THE TASK »
Reproduce the data in full, exactly as given, leaving images out.
---------- INFORMATION SHOWN ----------
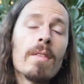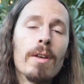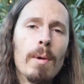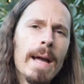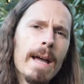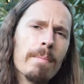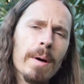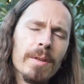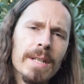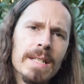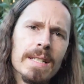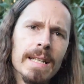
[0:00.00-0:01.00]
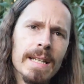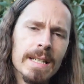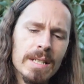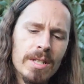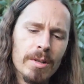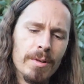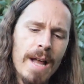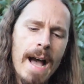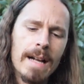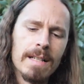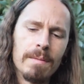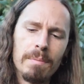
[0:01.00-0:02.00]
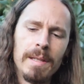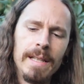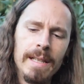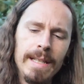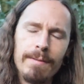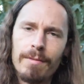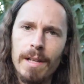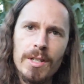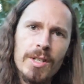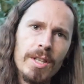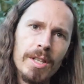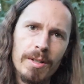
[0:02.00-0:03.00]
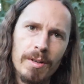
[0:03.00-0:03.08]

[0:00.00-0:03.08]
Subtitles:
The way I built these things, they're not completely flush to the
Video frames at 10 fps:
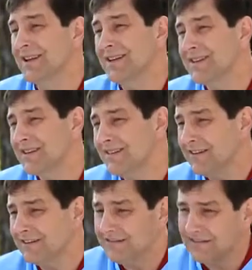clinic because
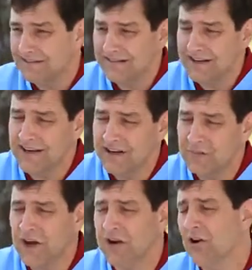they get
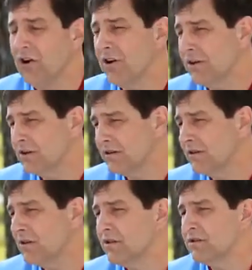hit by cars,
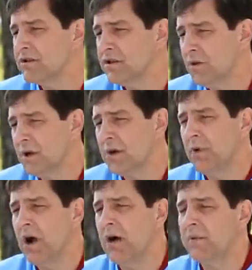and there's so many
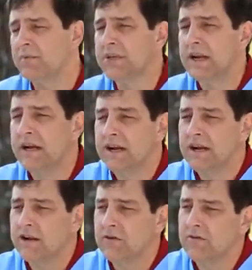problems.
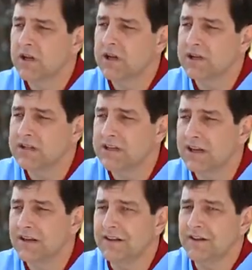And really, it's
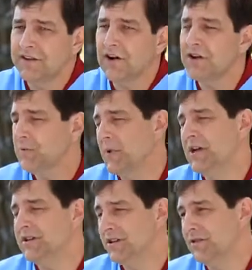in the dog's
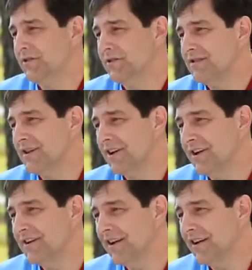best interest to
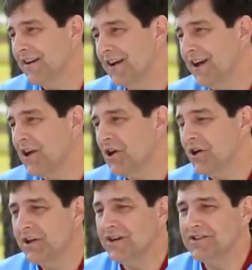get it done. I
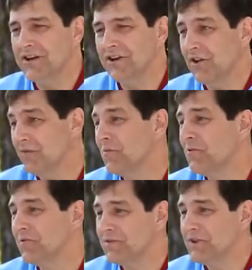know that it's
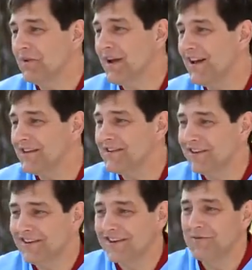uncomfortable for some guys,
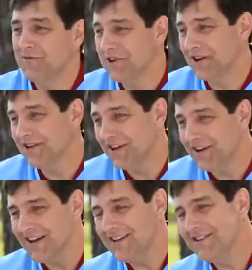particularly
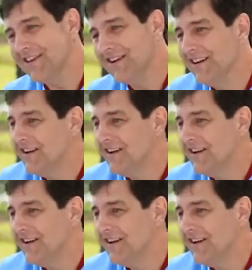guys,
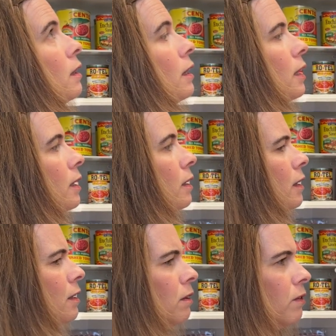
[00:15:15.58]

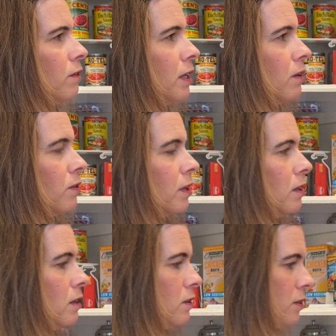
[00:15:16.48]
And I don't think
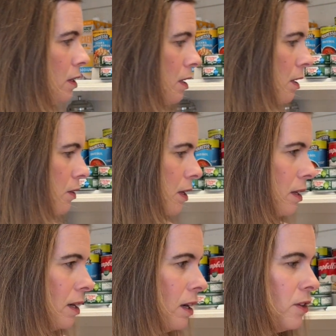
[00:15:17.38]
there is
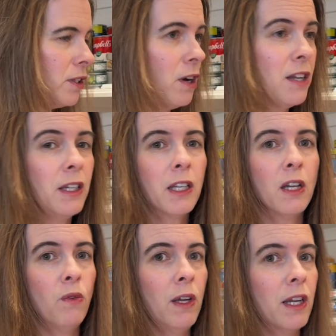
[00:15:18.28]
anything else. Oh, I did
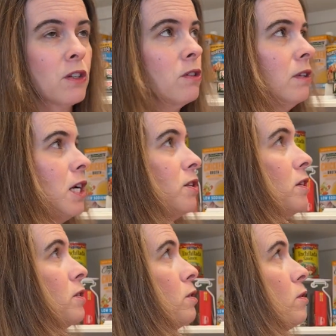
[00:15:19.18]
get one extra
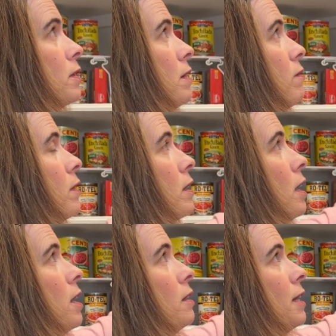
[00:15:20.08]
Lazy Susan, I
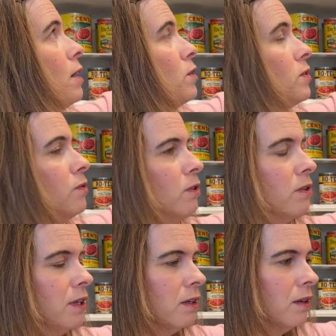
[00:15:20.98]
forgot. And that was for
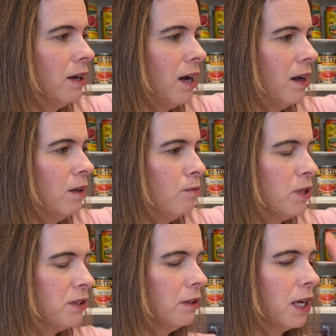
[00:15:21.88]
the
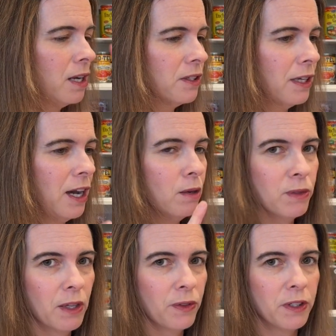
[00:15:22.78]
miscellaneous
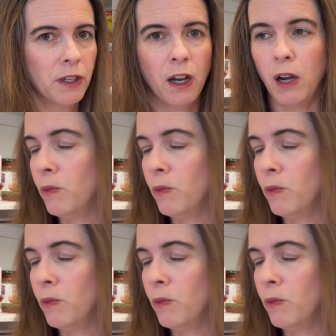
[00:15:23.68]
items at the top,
----------
RESPONSE BELOW »
[0:00.00-0:01.00]
[0:01.00-0:02.00]
[0:02.00-0:03.00]
[0:03.00-0:03.08]

[0:00.00-0:03.08]
Subtitles:
The way I built these things, they're not completely flush to the
Video frames at 10 fps:
clinic because
they get
hit by cars,
and there's so many
problems.
And really, it's
in the dog's
best interest to
get it done. I
know that it's
uncomfortable for some guys,
particularly
guys,
[00:15:15.58]

[00:15:16.48]
And I don't think
[00:15:17.38]
there is
[00:15:18.28]
anything else. Oh, I did
[00:15:19.18]
get one extra
[00:15:20.08]
Lazy Susan, I
[00:15:20.98]
forgot. And that was for
[00:15:21.88]
the
[00:15:22.78]
miscellaneous
[00:15:23.68]
items at the top,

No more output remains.